Against Burnley, the results were mixed: despite largely dominating second half possession, Arsenal took only 8 shots—the same as Burnley. Arsenal didn’t create many big chances from the run of play, with Aubameyang’s goal coming after Ceballos lost possession, and then won the ball back. Indeed, the best chance was created by Pépé, for Aubameyang, who had taken up a central role, perhaps pointing to how Pépé’s ability to create and run behind can see him used on the right hand side.
This early passage of play may point to how it could work: here, Aubameyang has vacated the left side, with Ceballos taking the inside left channel, Pépé the right, and Monreal providing width wide. What is notable about this attack, though, is that it was an attack in transition: Arsenal, having kicked off, won the ball back in midfield. With attacks that begin deeper in Arsenal territory, where Ceballos was needed more for ball progression, that 2-2 structure that Emery prefers seemed harder to replicate. When Arsenal built from the back, twice in a minute Maitland-Niles tried to find Pépé, but gave possession up instead, with Emery’s preferred box system disjointed because Aubameyang has no real interest in building play. This is less of an issue in transition and on the counter attack, but utilizing that as a strength in matches against teams that play in a low block, like Burnley, would require Arsenal to be far better off the ball.

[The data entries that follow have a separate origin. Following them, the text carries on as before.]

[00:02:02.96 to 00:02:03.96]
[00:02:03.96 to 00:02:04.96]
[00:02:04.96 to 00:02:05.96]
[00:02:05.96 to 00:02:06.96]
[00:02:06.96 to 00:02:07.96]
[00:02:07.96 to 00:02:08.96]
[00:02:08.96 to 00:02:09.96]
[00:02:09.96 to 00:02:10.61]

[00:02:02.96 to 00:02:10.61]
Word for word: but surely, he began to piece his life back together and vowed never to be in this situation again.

Last season, Emery discovered that a back three was how he could play his best players in their best positions. Before utilizing a back three, Emery spent a large part of the season deciding between Lacazette and Aubameyang, a solution that is more difficult with both in contract negotiations. Finding the balance of Arsenal’s front three is crucial for the success of their season, but it may be a season-long search for a solution that doesn’t really exist. But with Arsenal’s competitors also mixing and matching, the best solution may not be necessary, but rather, just one that, like Saturday, allows the individual quality of Arsenal’s best players to overcome deeper systemic issues.